Basta revestirse de la palabra talismán para que tu postura quede al instante legitimada

En nuestro país, al menos hasta donde he tenido la oportunidad de leer, ha sido Alfonso López Quintás quien con más detenimiento ha analizado los procesos de manipulación. En su libro La revolución oculta, advierte que para manipular a la persona, primero hay que cosificarla, dejar de considerarla un fin en sí misma. Y nada logra ese objetivo como hacer que la comunidad, cohesionada y proveedora de sentido, devenga en masa. Esta, multitudinaria y solitaria al mismo tiempo, desarticulada, invertebrada, «es susceptible de ser asediada espiritualmente». Porque es ahí, en el espíritu, donde se libra la batalla en la que el lenguaje demuestra ser un arma poderosísima.

Entre las muchas estrategias de manipulación que López Quintás señala, destaca la palabra talismán, esto es, un término prestigiado e incuestionable, quintaesencia de la época y, dice el filósofo, semejante a un conjuro. Basta revestirse de la palabra talismán para que tu postura quede al instante legitimada y para que, a la vez, cualquier disidencia o crítica parezca abominable. Pasa, claro está, con progreso: Si estoy con el progreso, quién contra mí. En el ámbito educativo sucede con innovación, que al fin y al cabo es el progreso con otro collar. Todo lo tradicional ha de ser erradicado de las aulas. Da igual la majadería metodológica que se proponga, si dice ser innovadora, ningún descalabro académico la hará retroceder.

¿Cuántos géneros hay? Tantos como nombremos. Así, cuando las minorías piden un nombre, en realidad lo que están pidiendo es existir

En otro momento, López Quintás asegura que los nombres «no sólo remiten a ciertas realidades ya constituidas y delimitadas», sino que también pueden llegar a fundarlas. Es decir, el proceso nominativo no siempre funciona en el sentido primigenio de Adán, a quien le fueron presentadas categorías prexistentes para que les adjudicara una designación. En ocasiones, la palabra precede a la realidad y la crea, de modo que en lugar de ir del objeto a la palabra, vamos de la palabra al objeto. Sirva el caso de los sexos, que pasaron a ser géneros y de ahí a una miríada de vocablos que han desmigado la antigua dicotomía entre hombre y mujer. ¿Cuántos géneros hay? Tantos como nombremos. Así, cuando las minorías piden un nombre, en realidad lo que están pidiendo es existir. Es el «Hágase» del Génesis, el lenguaje creador de Yahvé. Por eso tiene algo de usurpación prometeica este obligar a que la realidad sancione nuestras ocurrencias verbales.

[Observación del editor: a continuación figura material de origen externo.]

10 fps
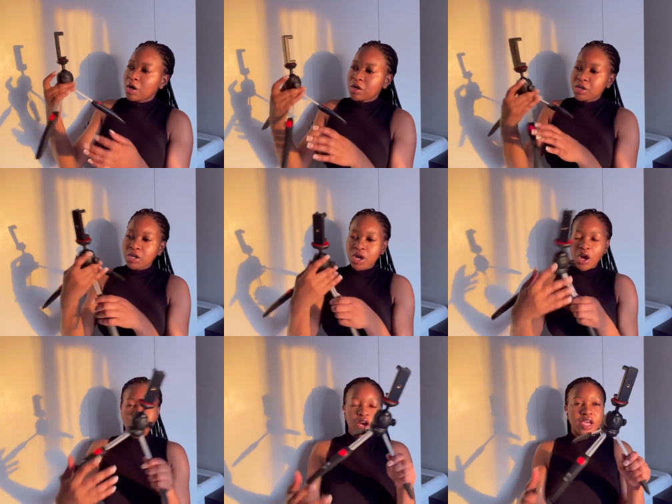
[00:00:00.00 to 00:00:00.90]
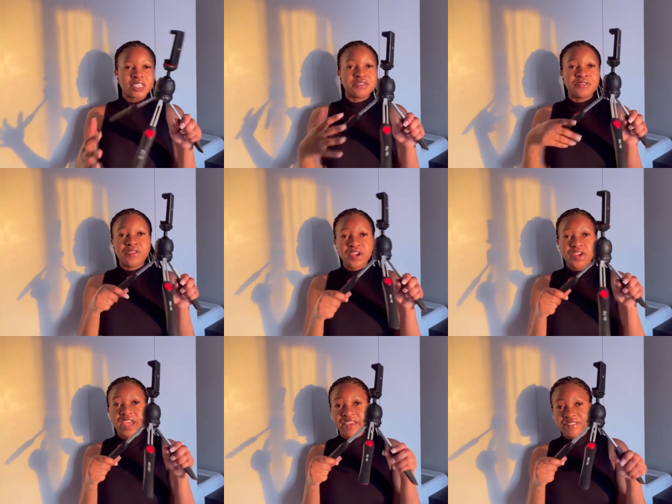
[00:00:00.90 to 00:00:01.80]
yeah it's
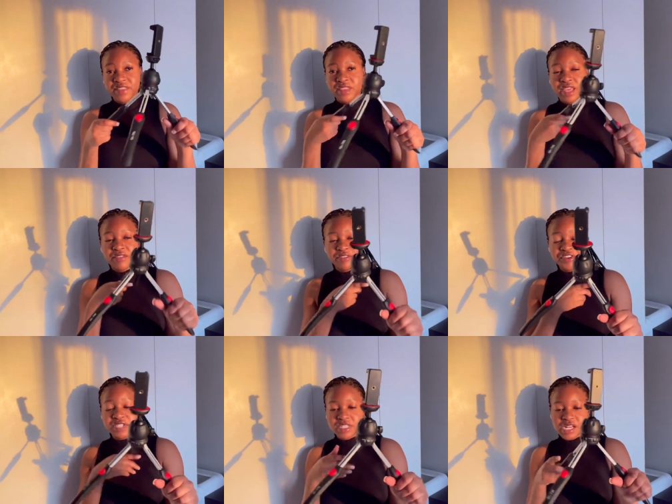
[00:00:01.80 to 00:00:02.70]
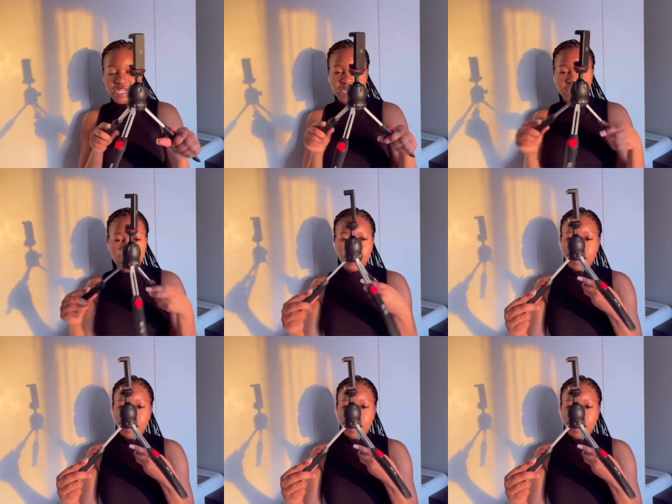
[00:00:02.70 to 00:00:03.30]
very heavy and very steady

Es más, me atrevo a proponer que, mientras nos mantuvimos en gracia, mientras no comimos del árbol prohibido, primero fue la realidad y luego, a la zaga, el lenguaje. Pero al morder aquel fruto en nuestro deseo de ser como dioses, conseguimos, aunque de una forma más chapucera, algo de ese poder creador de la palabra; una facultad tan fascinante y erizada de peligros como todas las que obtuvimos aquel remoto día, nuestro último día en el jardín del Edén.